Dai Guowei, Pfister Marc, Blackwood-Chirchir Anne, Roy Amit
Strategic Modeling & Simulation Group, Discovery Medicine & Clinical Pharmacology, Route 206 & Province Line Rd, Bristol-Myers Squibb R&D, Princeton, NJ 08543, USA.
J Clin Pharmacol. 2008 Nov;48(11):1254-69. doi: 10.1177/0091270008320604. Epub 2008 Sep 8.

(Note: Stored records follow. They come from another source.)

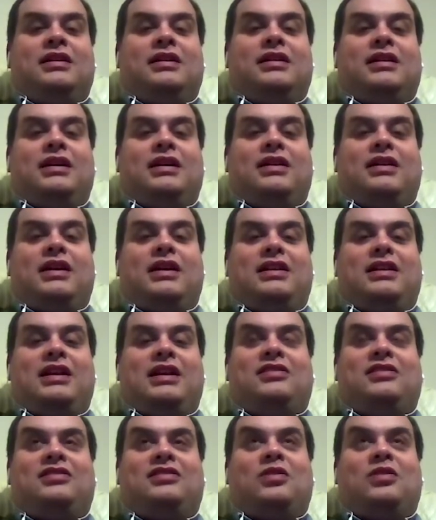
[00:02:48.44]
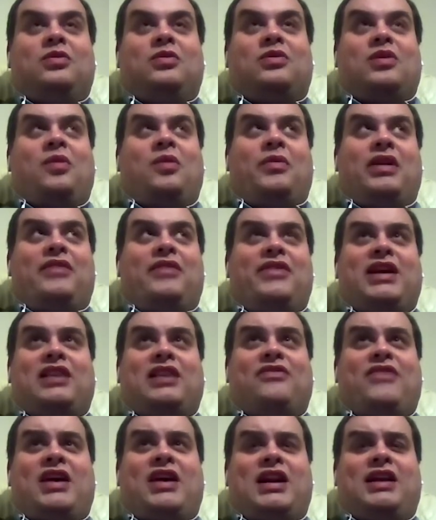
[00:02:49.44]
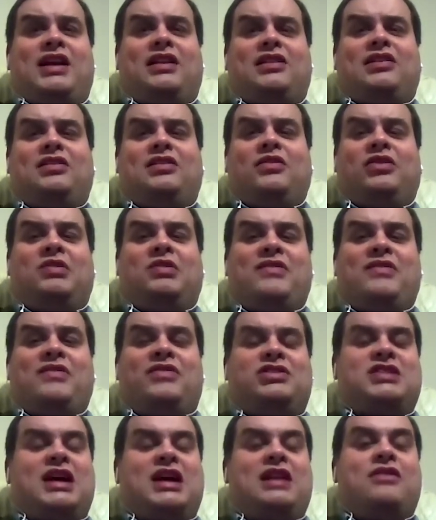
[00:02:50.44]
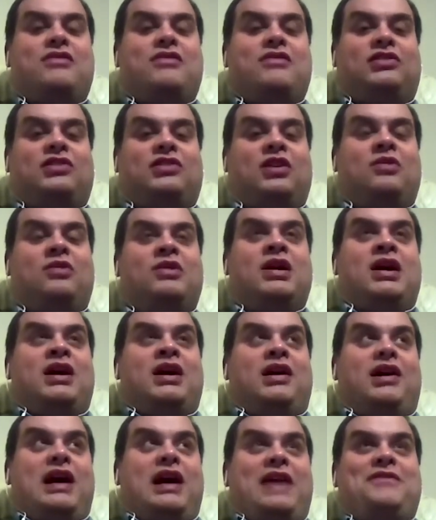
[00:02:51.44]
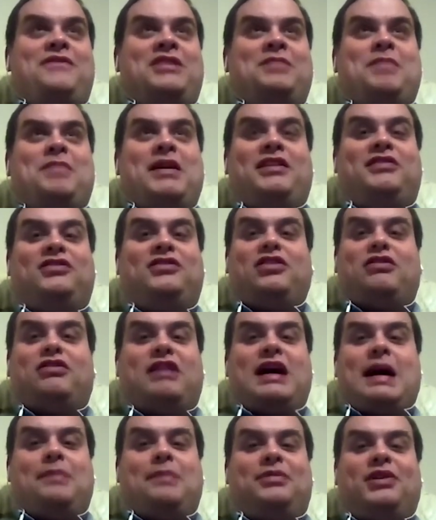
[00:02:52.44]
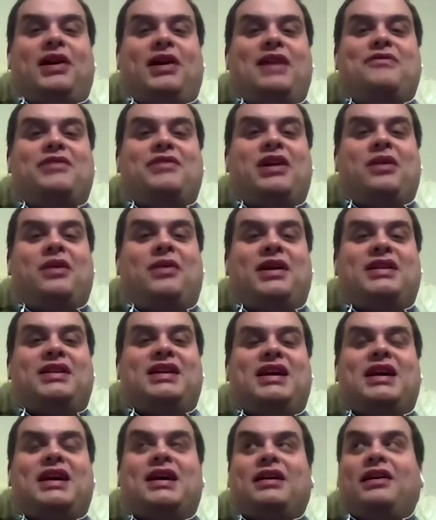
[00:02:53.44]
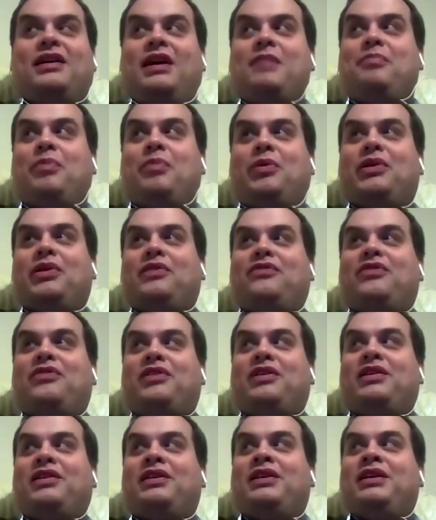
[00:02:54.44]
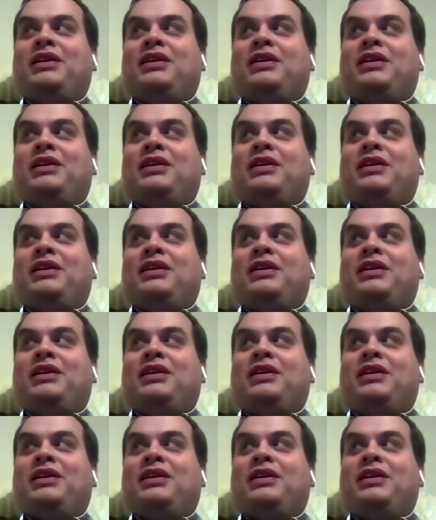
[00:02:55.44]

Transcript: It's still got one. I think it's valid until the 20th of January. So if it's been scrapped, I have no idea. I bought it for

Characterizing the key determinants of variability in the exposure of orally administered drugs may be important in understanding the implications of exposure variability on clinical responses. In particular, partitioning overall variability into interoccasion variability (IOV) and interindividual variability (IIV) allows a better assessment of the clinical importance of exposure variability. The IOV characterizes the dose-to-dose variability in exposure within a subject and is likely to be less clinically relevant than IIV for chronically administered drugs as the effect of IOV averages out over repeated dosing. The main aims of this model-based analysis were (1) to characterize the IOV and IIV of dasatinib, a novel, orally administered, multitargeted kinase inhibitor of BCR-ABL and SRC family kinases that is indicated for the treatment of chronic myeloid leukemia and Philadelphia-positive acute lymphoblastic leukemia and (2) to demonstrate using simulated data that it is possible to estimate IIV and IOV in relative bioavailability (F(R)) of an orally administered drug, given an adequate sampling scheme. Variability in dasatinib exposure was estimated to be mainly due to IOV in F(R) (44% coefficient of variation [CV]) and, to a lesser extent, due to IIV in F(R) and IIV in clearance (32% and 25% CV, respectively). The IIV is expected to be more clinically relevant than IOV for chronically administered oral drugs such as dasatinib, as the overall variability in cumulative exposure will be mainly due to IIV. The analysis of simulated data demonstrated that models ignoring either IIV or IOV in F(R) resulted in upwardly biased estimates of interindividual or residual variability. Thus, it may be important to account for both IIV and IOV in F(R), particularly for orally administered agents that exhibit absorption-related variability in exposure.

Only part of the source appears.